Opening large text file makes program unhappy.

H

hazmaz

I am writing a program will have a function where it opens a text file,
and fills a list box line by line from the text file. It works fine,
except for when I tried to load a dictionary which is ~ 50mb, it
appears to freeze. When I press Ctrl Alt Del I can see that it is still
loading the file - the mem usage if shooting up. Its been going for a
while and the memory usage is currently at verging on 600,000K. If i
click on the program it stops responding.

Is there a way to stop it from behaving like this? (I think I remember
reading somthing about DoEvents but I'm not sure). Also, is there a way
to stop the entire text file loading into the RAM, or processing it bit
by bit. Eventally it will process the loaded data so I guess there will
be no real need to load it into the text box.

Thanks, and sorry for the ignorance
 
I

inmatarian

I am writing a program will have a function where it opens a text file,
and fills a list box line by line from the text file. It works fine,
except for when I tried to load a dictionary which is ~ 50mb, it
appears to freeze. When I press Ctrl Alt Del I can see that it is still
loading the file - the mem usage if shooting up. Its been going for a
while and the memory usage is currently at verging on 600,000K. If i
click on the program it stops responding.

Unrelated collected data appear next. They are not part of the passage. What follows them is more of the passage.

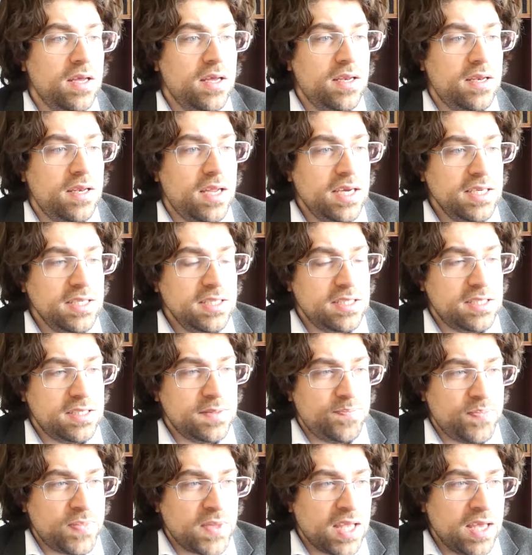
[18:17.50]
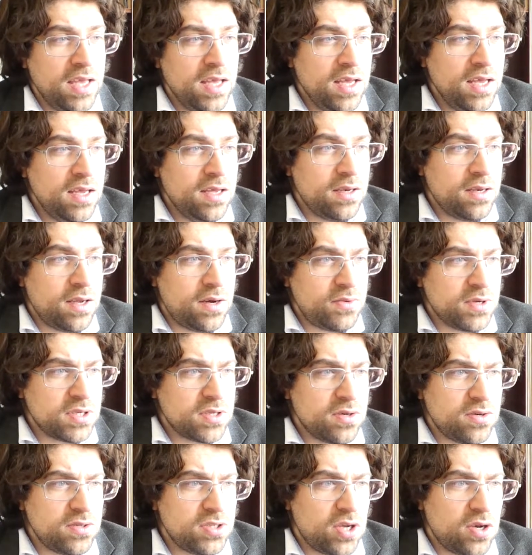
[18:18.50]
Nice. Now what
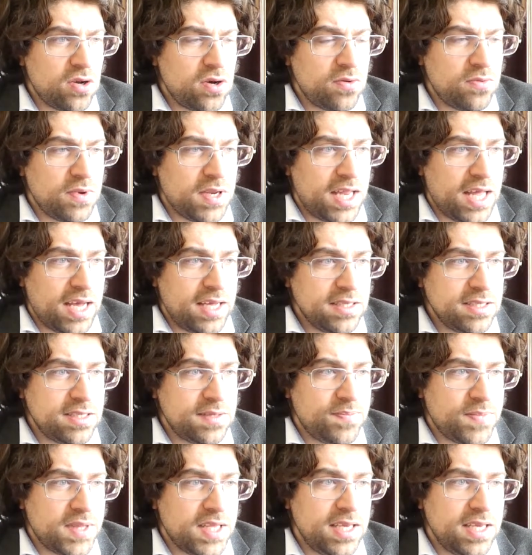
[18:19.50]
goes along with thatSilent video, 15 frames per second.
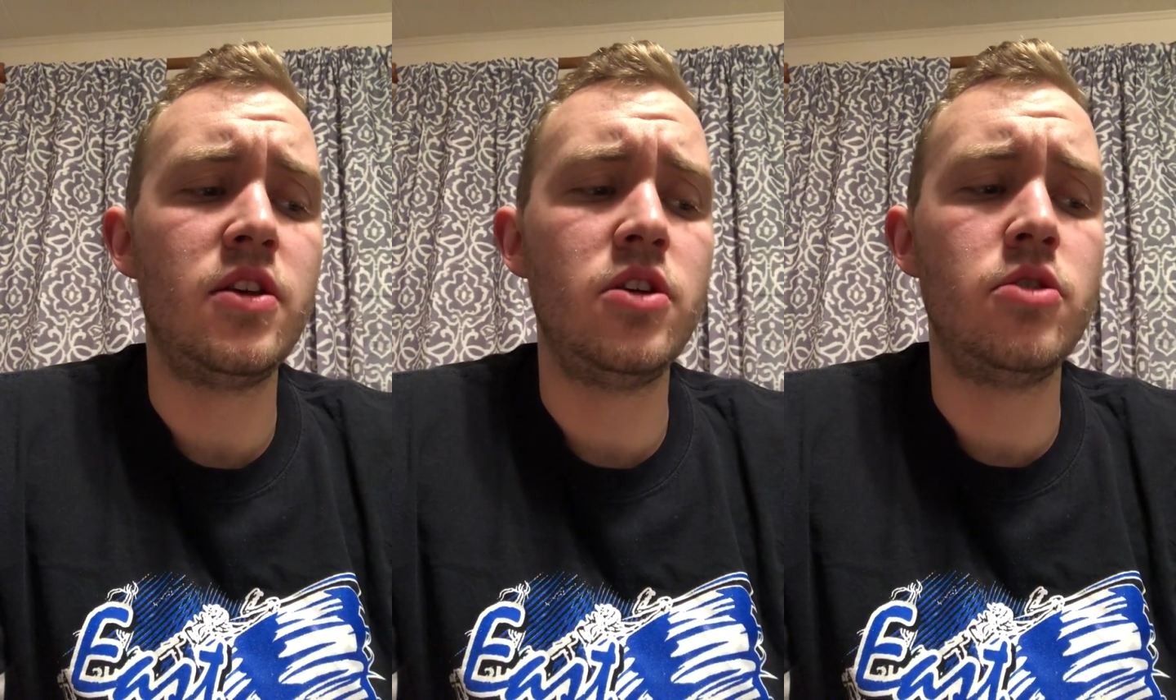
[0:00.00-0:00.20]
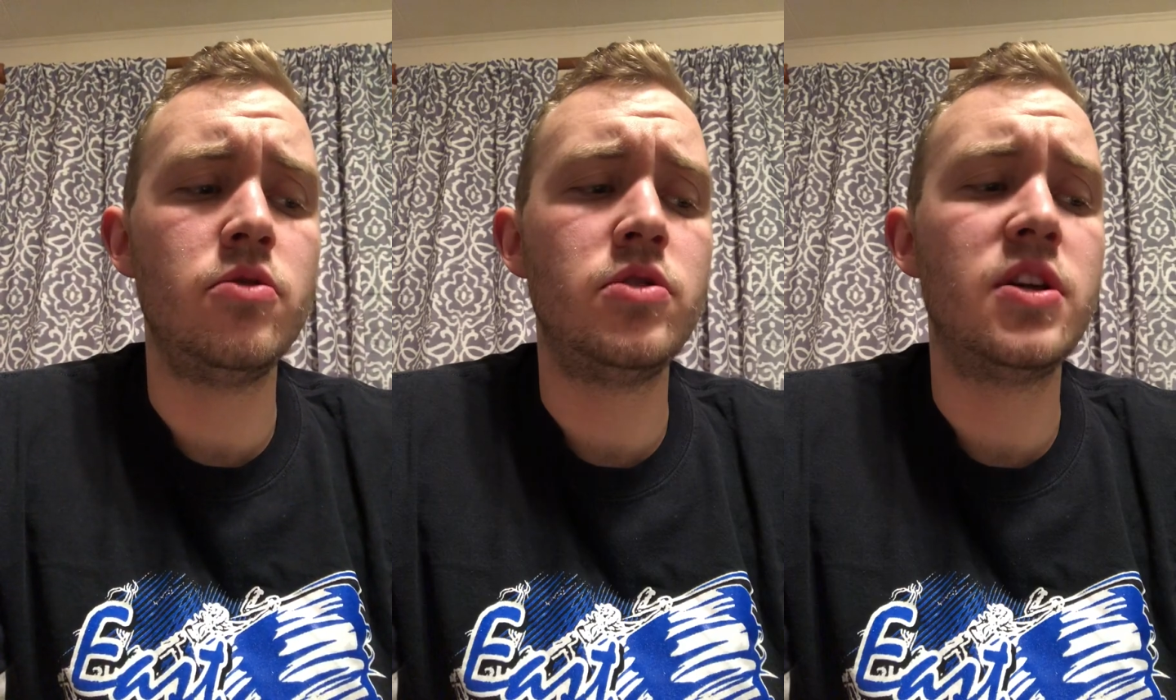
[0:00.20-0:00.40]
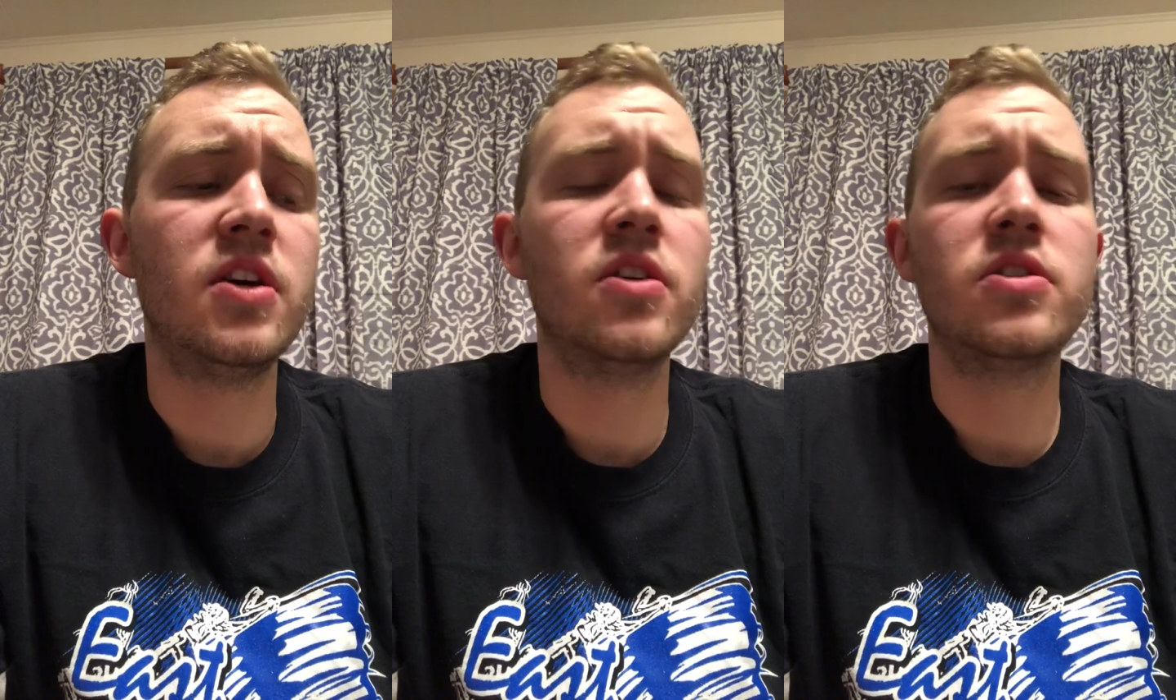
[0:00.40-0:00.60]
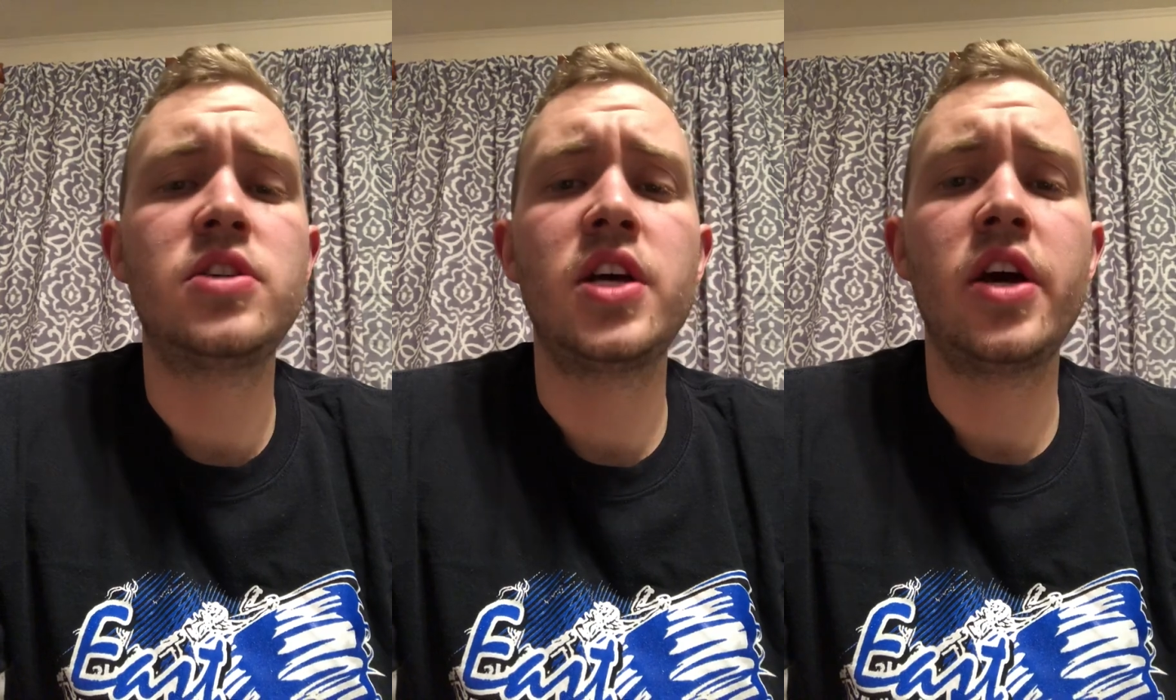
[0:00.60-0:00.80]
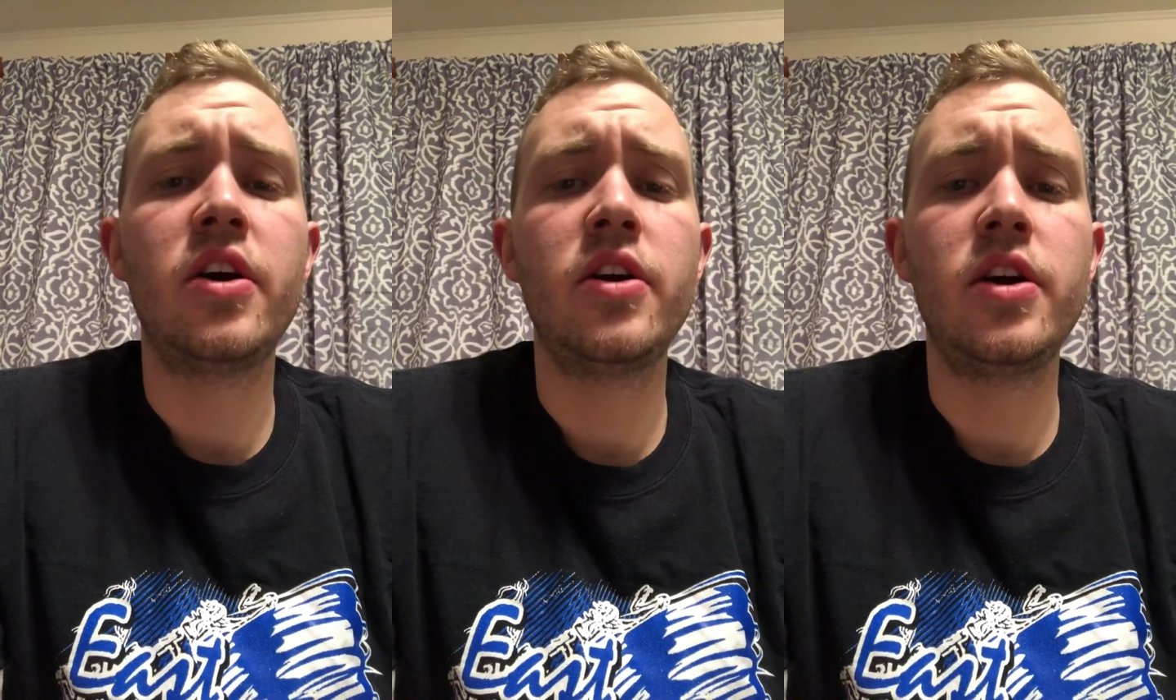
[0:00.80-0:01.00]

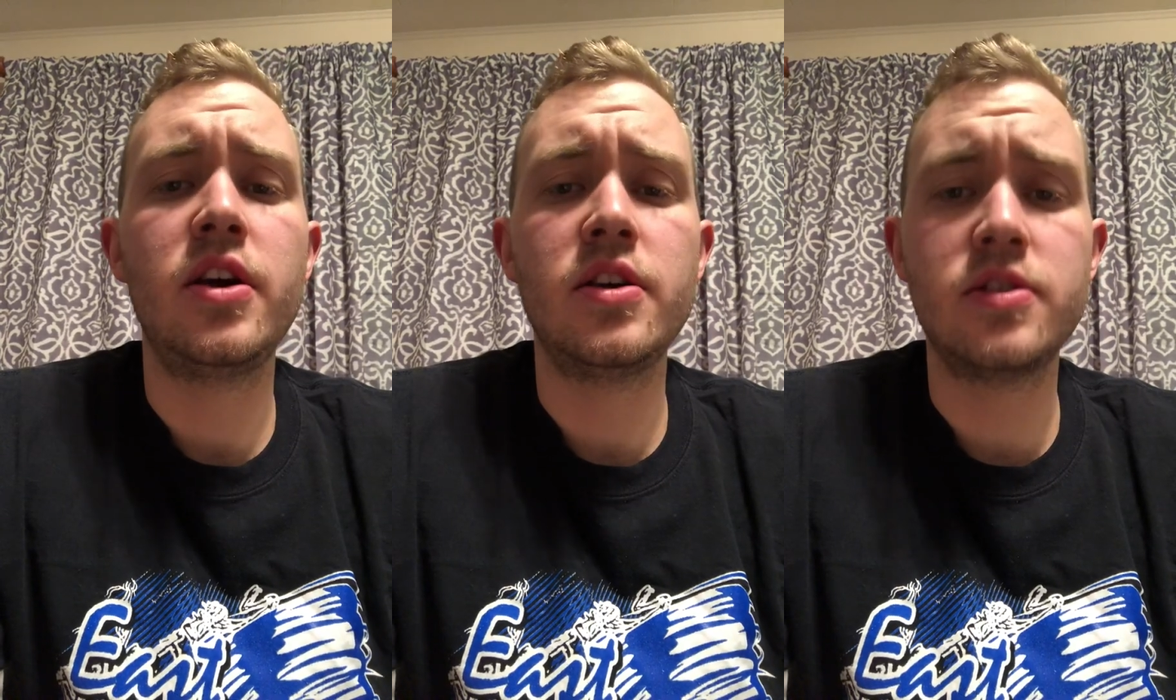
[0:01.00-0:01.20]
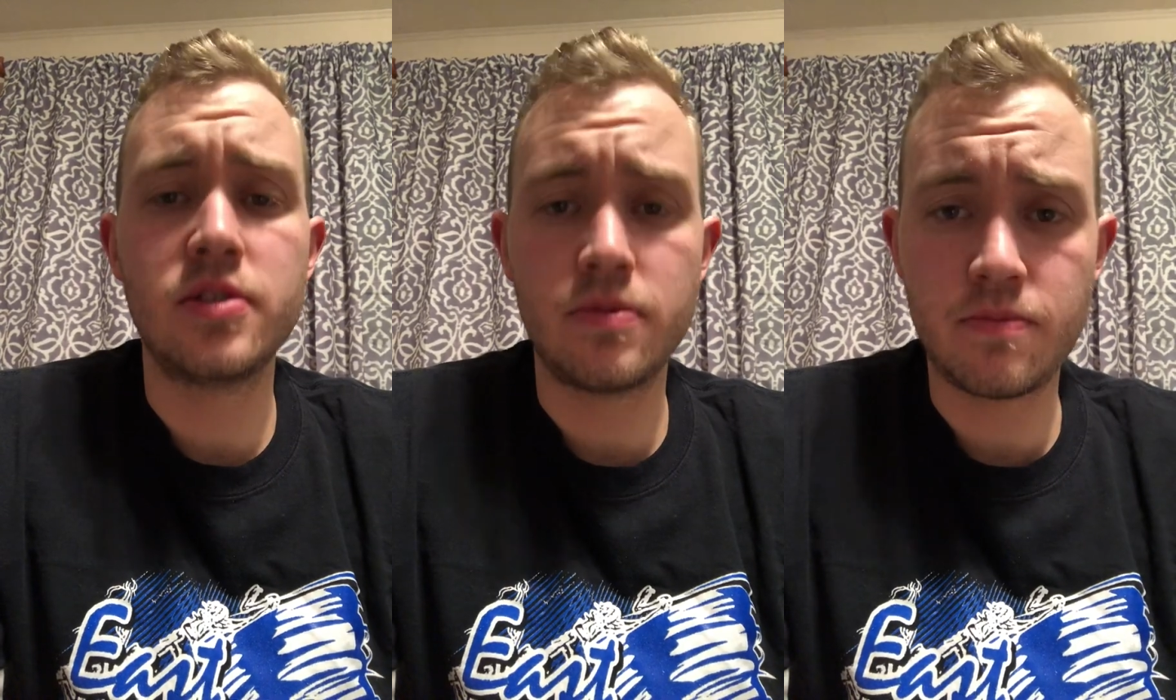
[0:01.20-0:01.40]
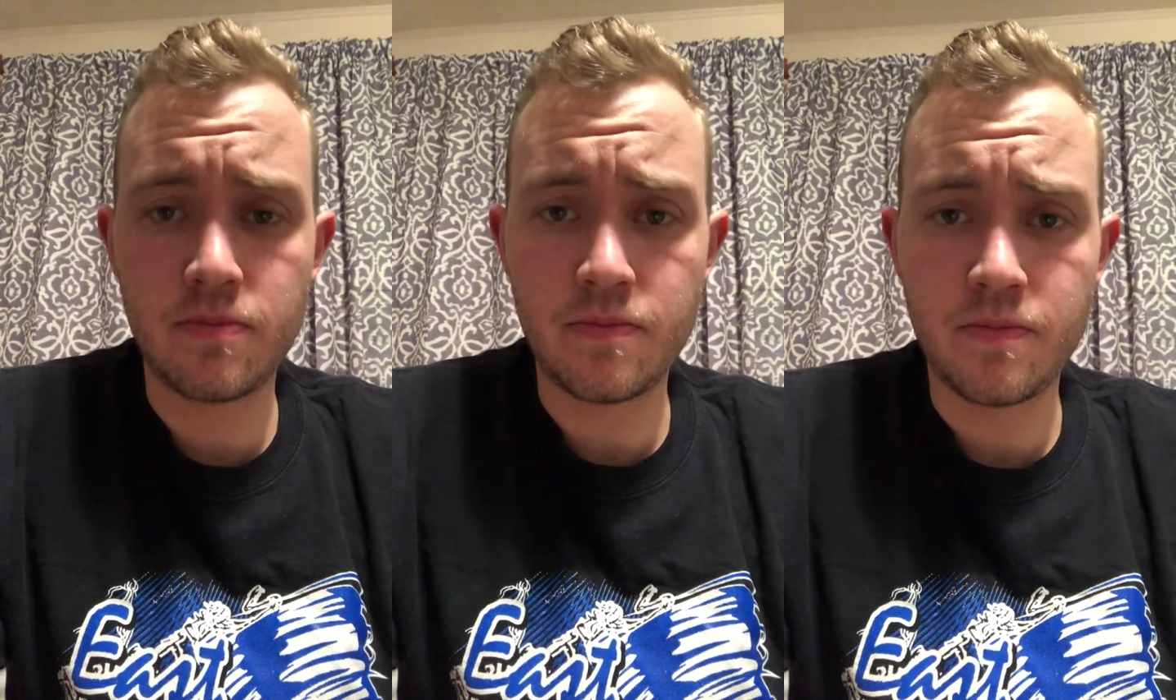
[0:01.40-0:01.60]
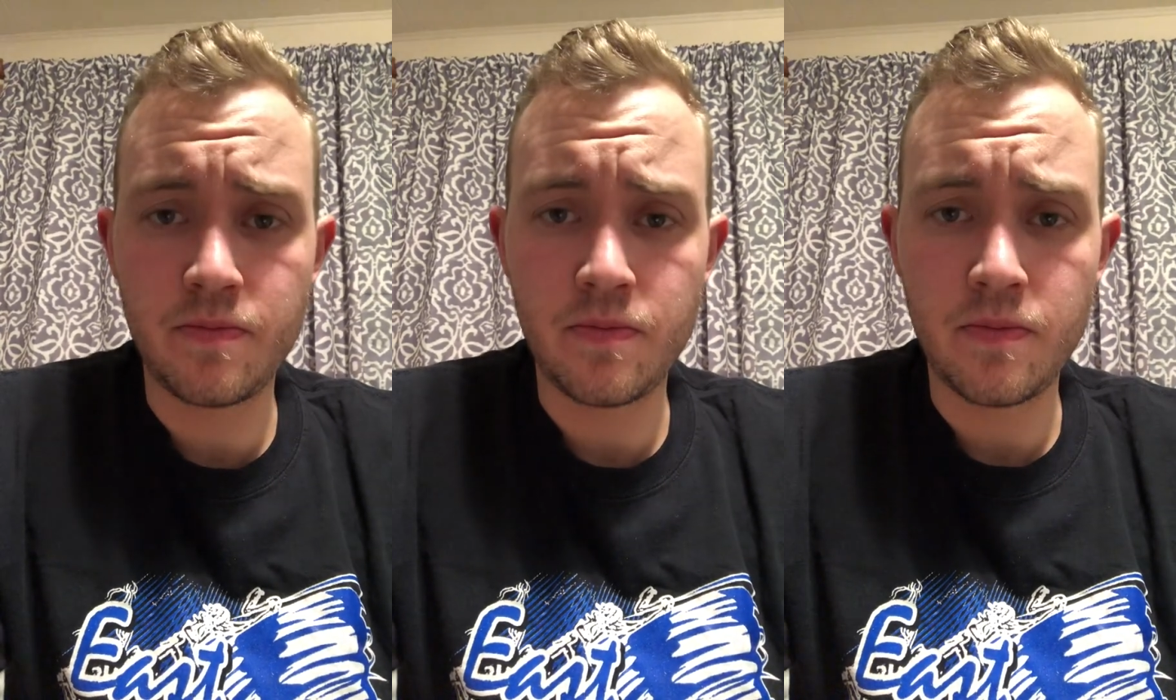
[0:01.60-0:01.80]
utilitarianism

Is there a way to stop it from behaving like this? (I think I remember
reading somthing about DoEvents but I'm not sure). Also, is there a way
to stop the entire text file loading into the RAM, or processing it bit
by bit. Eventally it will process the loaded data so I guess there will
be no real need to load it into the text box.

Thanks, and sorry for the ignorance

Check your documentation for a function that yields control back to the
OS. When doing memory and time intensive things, you should periodically
(read every few thousand lines) call this yielding function.

Inmatarian
2993 Forever.
 
M

mlimber

I am writing a program will have a function where it opens a text file,
and fills a list box line by line from the text file. It works fine,
except for when I tried to load a dictionary which is ~ 50mb, it

Millibits? How is that even possible? ;-)
appears to freeze. When I press Ctrl Alt Del I can see that it is still
loading the file - the mem usage if shooting up. Its been going for a
while and the memory usage is currently at verging on 600,000K. If i
click on the program it stops responding.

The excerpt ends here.